Culturally sensitive therapy honors the full complexity of who you are by acknowledging:
Systemic factors and intergenerational experiences
Cultural rituals, migration stories, and expectations
How these shape your wellbeing in ways often overlooked or misunderstood
In this space, all parts of your identity are welcome. Whether you're navigating cultural expectations, generational pressure, identity conflict, or the feeling of being "in between" worlds, we explore it together with understanding and respect. Your experiences are not minimized. They are seen, held, and validated.
Schema Therapy &
Internal Family Systems
I integrate Schema Therapy and Internal Family Systems (IFS), along with other trauma tools, to help you understand the deeper emotional patterns that shape how you think, feel, and respond, often patterns formed early in life.
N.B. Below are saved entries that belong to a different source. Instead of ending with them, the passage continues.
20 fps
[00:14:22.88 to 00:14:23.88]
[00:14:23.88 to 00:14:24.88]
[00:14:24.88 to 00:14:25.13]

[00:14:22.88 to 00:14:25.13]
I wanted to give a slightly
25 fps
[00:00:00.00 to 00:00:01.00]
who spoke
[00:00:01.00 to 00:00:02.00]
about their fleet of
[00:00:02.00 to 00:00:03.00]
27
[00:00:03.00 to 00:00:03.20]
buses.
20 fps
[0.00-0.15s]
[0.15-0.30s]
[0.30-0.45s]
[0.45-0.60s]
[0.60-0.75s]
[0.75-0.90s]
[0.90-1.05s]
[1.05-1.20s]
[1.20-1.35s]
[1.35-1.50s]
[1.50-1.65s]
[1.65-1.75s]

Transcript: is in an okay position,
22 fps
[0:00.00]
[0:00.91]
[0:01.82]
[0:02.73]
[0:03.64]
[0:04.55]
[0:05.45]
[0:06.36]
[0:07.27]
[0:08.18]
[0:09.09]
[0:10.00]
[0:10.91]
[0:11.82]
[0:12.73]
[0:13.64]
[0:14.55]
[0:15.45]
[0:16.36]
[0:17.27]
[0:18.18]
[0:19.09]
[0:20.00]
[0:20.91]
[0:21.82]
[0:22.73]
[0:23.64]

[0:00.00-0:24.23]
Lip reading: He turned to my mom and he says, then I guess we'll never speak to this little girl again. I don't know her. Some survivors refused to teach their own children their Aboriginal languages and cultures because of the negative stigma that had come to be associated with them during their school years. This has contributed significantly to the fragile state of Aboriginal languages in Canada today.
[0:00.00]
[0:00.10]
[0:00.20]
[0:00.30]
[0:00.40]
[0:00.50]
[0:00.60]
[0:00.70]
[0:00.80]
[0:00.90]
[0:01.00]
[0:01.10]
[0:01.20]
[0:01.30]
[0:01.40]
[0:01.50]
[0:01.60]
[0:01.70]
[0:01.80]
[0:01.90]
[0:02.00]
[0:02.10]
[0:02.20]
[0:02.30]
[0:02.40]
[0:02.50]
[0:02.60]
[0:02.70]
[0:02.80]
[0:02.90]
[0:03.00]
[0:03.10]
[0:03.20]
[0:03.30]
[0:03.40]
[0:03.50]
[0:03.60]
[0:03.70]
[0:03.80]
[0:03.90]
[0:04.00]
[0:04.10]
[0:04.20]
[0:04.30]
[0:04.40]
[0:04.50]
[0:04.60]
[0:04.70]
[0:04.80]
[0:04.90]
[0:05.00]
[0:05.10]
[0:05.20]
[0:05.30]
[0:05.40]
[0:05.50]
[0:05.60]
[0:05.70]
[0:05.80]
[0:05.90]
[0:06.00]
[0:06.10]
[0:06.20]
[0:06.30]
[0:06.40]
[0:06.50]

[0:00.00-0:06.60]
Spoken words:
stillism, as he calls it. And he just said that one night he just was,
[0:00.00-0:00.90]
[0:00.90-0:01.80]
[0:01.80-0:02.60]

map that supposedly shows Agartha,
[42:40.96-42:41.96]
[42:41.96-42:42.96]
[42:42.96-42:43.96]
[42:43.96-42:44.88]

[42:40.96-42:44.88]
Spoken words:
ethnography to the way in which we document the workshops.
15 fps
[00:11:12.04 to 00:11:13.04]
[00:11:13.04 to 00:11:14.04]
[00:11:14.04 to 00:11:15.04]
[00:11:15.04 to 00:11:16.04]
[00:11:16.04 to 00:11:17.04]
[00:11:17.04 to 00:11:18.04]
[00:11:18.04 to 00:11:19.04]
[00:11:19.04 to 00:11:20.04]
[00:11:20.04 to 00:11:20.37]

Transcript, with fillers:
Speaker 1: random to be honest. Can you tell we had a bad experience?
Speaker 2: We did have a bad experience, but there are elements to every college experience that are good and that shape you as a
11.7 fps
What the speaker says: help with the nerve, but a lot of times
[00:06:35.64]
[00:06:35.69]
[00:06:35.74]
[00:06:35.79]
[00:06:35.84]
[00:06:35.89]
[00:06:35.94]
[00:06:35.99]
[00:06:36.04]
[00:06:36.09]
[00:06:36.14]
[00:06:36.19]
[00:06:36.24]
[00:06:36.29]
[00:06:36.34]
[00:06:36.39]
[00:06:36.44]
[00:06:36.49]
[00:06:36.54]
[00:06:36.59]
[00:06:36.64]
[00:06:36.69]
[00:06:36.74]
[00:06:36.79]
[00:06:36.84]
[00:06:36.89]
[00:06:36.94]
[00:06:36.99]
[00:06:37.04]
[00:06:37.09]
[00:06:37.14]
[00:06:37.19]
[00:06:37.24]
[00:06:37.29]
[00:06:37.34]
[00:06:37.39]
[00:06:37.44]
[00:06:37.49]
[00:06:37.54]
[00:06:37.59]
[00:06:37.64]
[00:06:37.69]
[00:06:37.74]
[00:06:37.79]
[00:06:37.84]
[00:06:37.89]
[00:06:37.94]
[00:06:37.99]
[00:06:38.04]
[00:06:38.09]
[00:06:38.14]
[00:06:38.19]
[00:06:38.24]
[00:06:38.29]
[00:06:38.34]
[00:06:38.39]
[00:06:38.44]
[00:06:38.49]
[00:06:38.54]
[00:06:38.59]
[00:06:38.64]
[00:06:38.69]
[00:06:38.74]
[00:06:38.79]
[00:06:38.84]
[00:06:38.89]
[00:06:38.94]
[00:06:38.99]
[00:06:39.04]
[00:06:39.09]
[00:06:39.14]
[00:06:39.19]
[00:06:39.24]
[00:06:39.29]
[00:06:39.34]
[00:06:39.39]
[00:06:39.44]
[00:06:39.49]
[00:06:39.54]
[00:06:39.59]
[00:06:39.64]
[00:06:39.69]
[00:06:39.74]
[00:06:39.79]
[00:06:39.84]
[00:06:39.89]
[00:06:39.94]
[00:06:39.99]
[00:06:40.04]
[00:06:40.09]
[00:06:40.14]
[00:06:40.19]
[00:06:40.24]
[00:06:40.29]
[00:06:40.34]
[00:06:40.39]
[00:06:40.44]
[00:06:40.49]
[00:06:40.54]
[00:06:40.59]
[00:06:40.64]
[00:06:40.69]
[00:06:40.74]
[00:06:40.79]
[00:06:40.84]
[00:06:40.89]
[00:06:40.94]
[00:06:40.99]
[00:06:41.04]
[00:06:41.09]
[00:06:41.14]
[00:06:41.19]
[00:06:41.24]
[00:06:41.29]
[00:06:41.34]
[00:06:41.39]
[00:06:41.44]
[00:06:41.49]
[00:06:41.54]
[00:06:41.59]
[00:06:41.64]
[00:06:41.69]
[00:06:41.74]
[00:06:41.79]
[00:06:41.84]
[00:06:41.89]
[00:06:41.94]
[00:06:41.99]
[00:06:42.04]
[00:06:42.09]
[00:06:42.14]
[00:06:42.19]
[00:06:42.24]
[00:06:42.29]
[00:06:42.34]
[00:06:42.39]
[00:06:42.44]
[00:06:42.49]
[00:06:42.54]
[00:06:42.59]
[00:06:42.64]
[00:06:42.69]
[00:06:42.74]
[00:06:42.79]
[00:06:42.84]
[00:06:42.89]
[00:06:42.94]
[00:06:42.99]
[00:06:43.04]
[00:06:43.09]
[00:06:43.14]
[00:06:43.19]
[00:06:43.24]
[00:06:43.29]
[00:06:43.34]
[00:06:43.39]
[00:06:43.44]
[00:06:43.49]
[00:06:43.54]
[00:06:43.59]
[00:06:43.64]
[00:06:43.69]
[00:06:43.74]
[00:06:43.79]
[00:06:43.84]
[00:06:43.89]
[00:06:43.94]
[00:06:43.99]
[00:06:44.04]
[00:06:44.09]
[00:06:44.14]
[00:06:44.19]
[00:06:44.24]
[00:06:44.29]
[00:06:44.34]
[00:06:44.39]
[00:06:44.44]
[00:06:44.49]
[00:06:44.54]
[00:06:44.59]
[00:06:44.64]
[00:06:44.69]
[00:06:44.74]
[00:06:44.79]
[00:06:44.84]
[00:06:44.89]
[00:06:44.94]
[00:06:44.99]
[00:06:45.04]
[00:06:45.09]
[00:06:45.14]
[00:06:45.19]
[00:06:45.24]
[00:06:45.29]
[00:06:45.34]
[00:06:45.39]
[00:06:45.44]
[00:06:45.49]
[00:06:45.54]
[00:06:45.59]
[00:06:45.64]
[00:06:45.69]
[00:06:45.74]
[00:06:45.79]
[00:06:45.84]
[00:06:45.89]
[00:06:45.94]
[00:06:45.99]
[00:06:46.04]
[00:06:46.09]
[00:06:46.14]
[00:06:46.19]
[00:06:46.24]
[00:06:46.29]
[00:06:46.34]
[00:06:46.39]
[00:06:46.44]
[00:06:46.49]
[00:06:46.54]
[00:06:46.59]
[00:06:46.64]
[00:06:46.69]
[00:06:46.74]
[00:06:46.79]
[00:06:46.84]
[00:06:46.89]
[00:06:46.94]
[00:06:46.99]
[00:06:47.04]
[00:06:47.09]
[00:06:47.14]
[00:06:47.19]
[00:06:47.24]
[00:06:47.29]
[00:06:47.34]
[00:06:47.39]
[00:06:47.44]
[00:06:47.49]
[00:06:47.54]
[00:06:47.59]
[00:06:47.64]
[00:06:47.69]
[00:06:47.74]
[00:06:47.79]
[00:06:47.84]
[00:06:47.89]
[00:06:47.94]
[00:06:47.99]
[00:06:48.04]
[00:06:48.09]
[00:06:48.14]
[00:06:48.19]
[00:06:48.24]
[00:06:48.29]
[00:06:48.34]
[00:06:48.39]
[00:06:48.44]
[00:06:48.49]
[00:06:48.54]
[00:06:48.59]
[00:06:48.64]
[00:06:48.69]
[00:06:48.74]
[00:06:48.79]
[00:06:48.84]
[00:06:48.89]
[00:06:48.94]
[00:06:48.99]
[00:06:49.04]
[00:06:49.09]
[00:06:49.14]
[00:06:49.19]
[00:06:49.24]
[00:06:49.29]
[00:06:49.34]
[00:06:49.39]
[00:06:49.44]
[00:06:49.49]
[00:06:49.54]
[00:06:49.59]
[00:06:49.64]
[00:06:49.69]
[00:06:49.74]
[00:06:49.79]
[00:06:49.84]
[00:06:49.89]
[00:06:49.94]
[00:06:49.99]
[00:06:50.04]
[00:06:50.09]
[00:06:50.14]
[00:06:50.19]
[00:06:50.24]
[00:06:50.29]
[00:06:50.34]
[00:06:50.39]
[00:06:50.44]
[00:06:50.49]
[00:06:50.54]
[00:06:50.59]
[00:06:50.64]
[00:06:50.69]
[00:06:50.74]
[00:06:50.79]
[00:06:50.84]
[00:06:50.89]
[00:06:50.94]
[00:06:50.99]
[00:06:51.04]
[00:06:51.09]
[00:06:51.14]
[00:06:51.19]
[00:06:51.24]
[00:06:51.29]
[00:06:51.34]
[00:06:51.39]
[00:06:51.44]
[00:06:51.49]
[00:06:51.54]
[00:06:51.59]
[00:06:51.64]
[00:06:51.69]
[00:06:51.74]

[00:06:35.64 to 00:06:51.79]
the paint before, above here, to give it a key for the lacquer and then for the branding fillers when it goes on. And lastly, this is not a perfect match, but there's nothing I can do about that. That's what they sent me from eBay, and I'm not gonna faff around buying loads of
Schema Therapy is based on the idea that we develop schemas: core emotional templates from early experiences that guide how we relate to ourselves, others, and the world. Some schemas are healthy, while others may lead to:
Mistrust and abandonment fears
Perfectionism and self-criticism
Difficulty setting boundaries
Long-standing relational struggles
Internal Family Systems explores the multiple "parts" within all of us- inner voices, emotions, or protective patterns that developed for survival. For instance, a "protector" part may shut down emotions for safety, while a "critic" part may push for perfection to prevent failure. These parts aren't bad; they're trying to help, even when their methods no longer serve you.
These trauma-focused approaches work together to ensure healing becomes less about "fixing" yourself and more about rediscovering coherence, understanding oneself deeply, reducing internal burdens, empowerment, and internal harmony.